Extinct species of carnivore

Ursus ingressus is an extinct species of the cave bear species complex that lived in Central Europe during the Late Pleistocene. It is named after the Gamssulzen Cave in Austria, where the holotype of this species was found.

== Description ==
Ursus ingressus was a large cave bear with massive, bulky limbs. It was larger than Ursus spelaeus, which has been estimated to weigh an average of 350 to 600 kg (male specimen).

== Behaviour ==
Some studies have suggested the Gamssulzen Cave bear to have been herbivorous, living off vegetation with little contribution of grass. Other studies proposed Ursus ingressus to have been an omnivore, with participation of terrestrial and more likely aquatic animal protein, that exceeds the participation of animal protein in the diet of the modern brown bear (Ursus arctos). However it has also been suggested, that the feeding habits of cave bears can vary heavily depending on the environment.
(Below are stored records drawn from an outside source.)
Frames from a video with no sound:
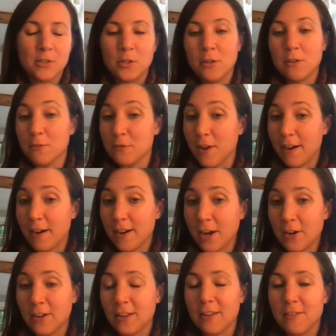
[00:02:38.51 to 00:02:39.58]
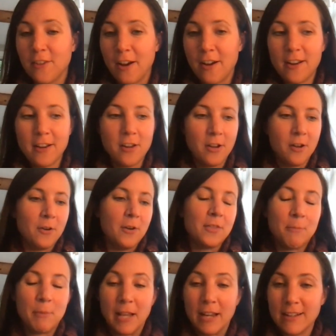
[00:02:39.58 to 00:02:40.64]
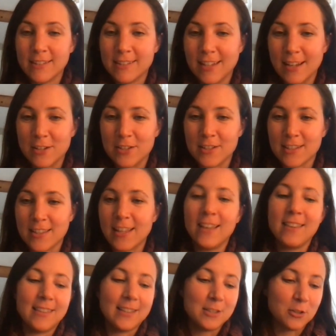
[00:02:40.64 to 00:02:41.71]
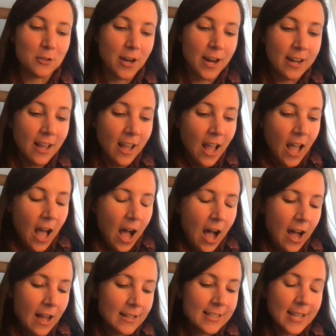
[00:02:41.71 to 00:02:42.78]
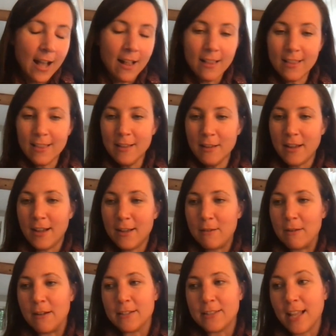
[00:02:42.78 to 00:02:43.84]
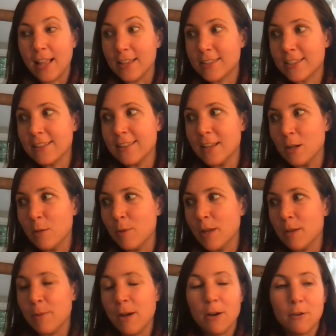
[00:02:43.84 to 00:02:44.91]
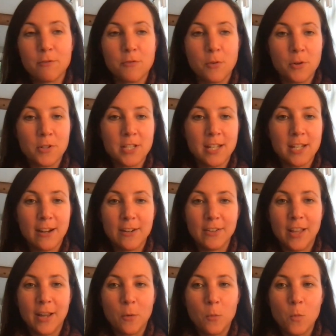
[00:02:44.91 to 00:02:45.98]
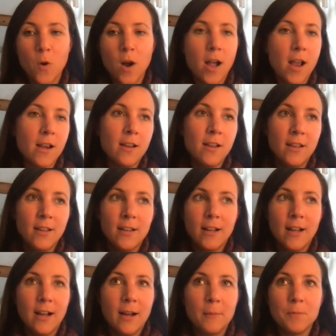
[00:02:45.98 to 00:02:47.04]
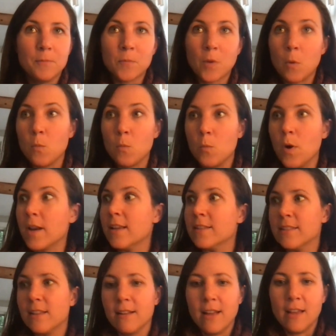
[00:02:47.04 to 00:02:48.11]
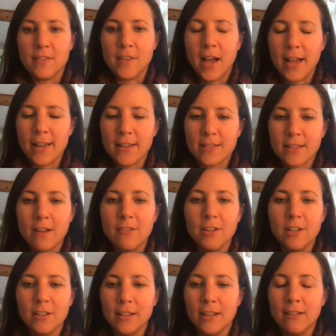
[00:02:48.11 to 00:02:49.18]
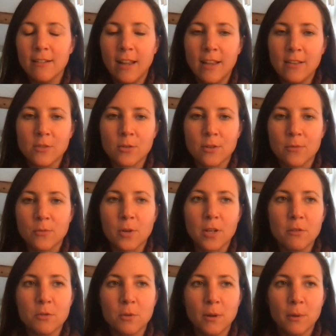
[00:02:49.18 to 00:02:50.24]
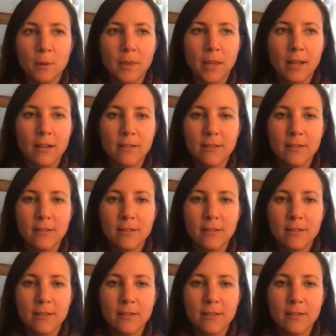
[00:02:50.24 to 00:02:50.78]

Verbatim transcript: So you're very early, very new at the beginning stages of that. That's great. Uh, tell uh, tell us a little bit about Fortior. Like what um, what is it at the highest level and, and sort of what are you doing with it?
Skulls with bite damage from Zoolithen Cave in Germany suggest that Ursus ingressus came into conflicts with other big carnivores of the Late Pleistocene of Europe like the cave lion (Panthera spelaea) or the cave hyena (Crocuta crocuta spelaea).

== Distribution and habitat ==
It has been suggested that the Gamssulzen Cave bear dominated Ursus spelaeus in Central and Eastern Europe, while being out-competed by this species in Western Europe. Around 50,000 years ago, the Gamssulzen Cave bear migrated into the Alps and replaced two former populations of Ursus spelaeus: Ursus spelaeus eremus and Ursus spelaeus ladinicus. Ursus ingressus has been found as far east as the Ural Mountains in Russia and as far west as the Swabian Jura in Germany.

It has mostly been found in medium and high elevated regions and probably was adapted to continental environments with cold and arid climate.

== Evolution and extinction ==
Ursus ingressus and Ursus spelaeus evolved from Ursus deningeri and probably diverged between 173,000 and 414,000, or possibly as much as 600,000 years ago. Some studies still question whether U. ingressus and U. spelaeus are separate species, instead treating them as subspecies of a single species.

The Gamssulzen Cave bear survived U. spelaeus for about 1000 to 2000 years, locally replacing this species, but also became extinct about 30,000 years ago, just prior to the Last Glacial Maximum. The reasons for their extinction are still being discussed, with climate change and human hunting suggested as possible reasons.